* **SUPPLIED ENTRIES**
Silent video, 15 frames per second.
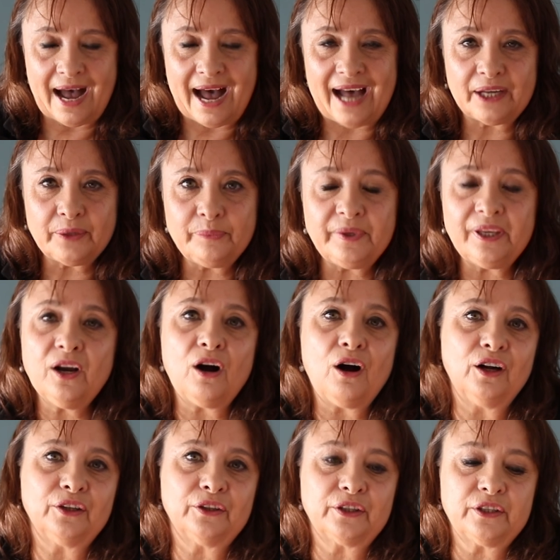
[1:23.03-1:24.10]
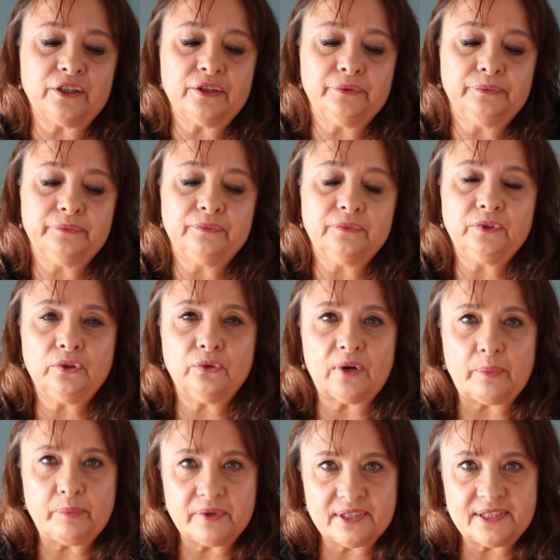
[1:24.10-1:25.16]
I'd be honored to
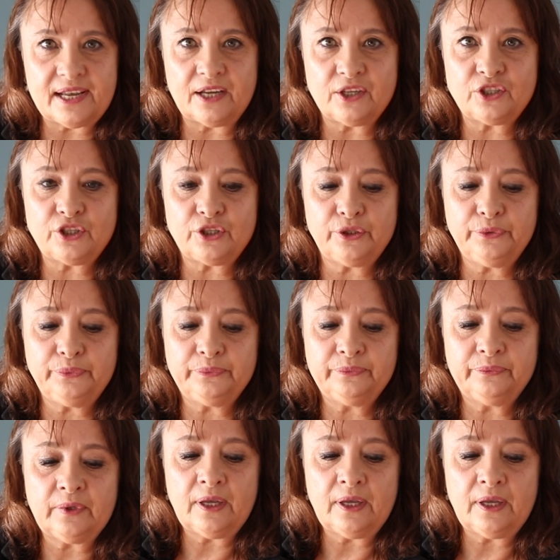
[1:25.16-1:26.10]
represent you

==

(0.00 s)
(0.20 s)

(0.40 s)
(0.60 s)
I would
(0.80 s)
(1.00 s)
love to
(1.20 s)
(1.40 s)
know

---

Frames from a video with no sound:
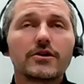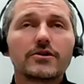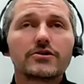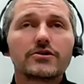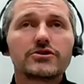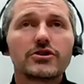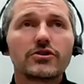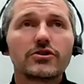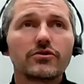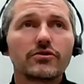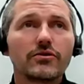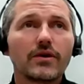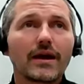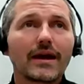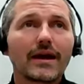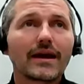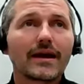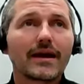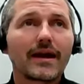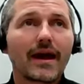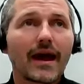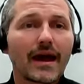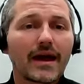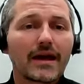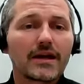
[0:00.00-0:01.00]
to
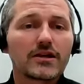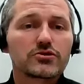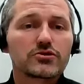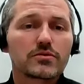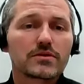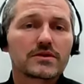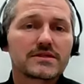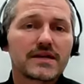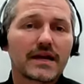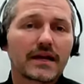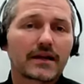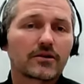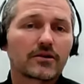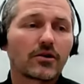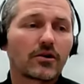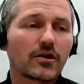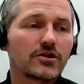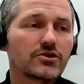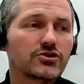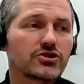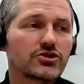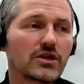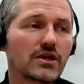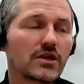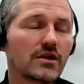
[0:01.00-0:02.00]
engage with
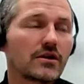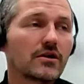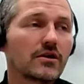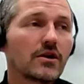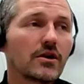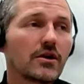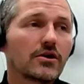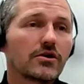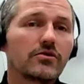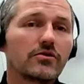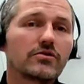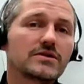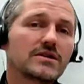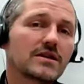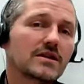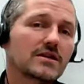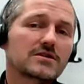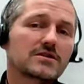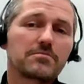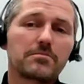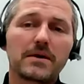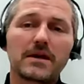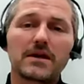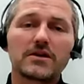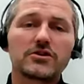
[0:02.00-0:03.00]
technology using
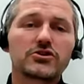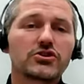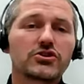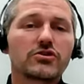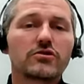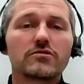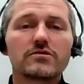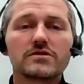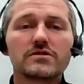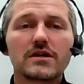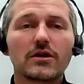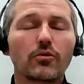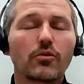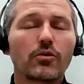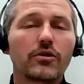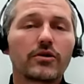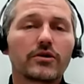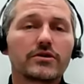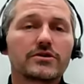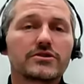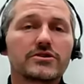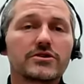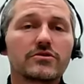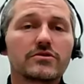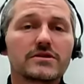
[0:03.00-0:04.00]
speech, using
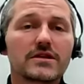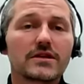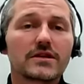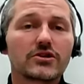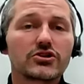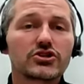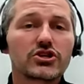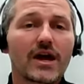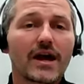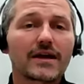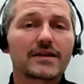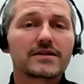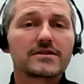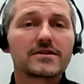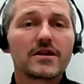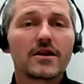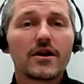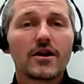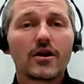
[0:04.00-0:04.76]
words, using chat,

* **YOUR OBJECTIVE**
Pull every line containing the word "video" out of the entries above.

* **RESULT OF THE TASK**
Silent video, 15 frames per second.
Frames from a video with no sound:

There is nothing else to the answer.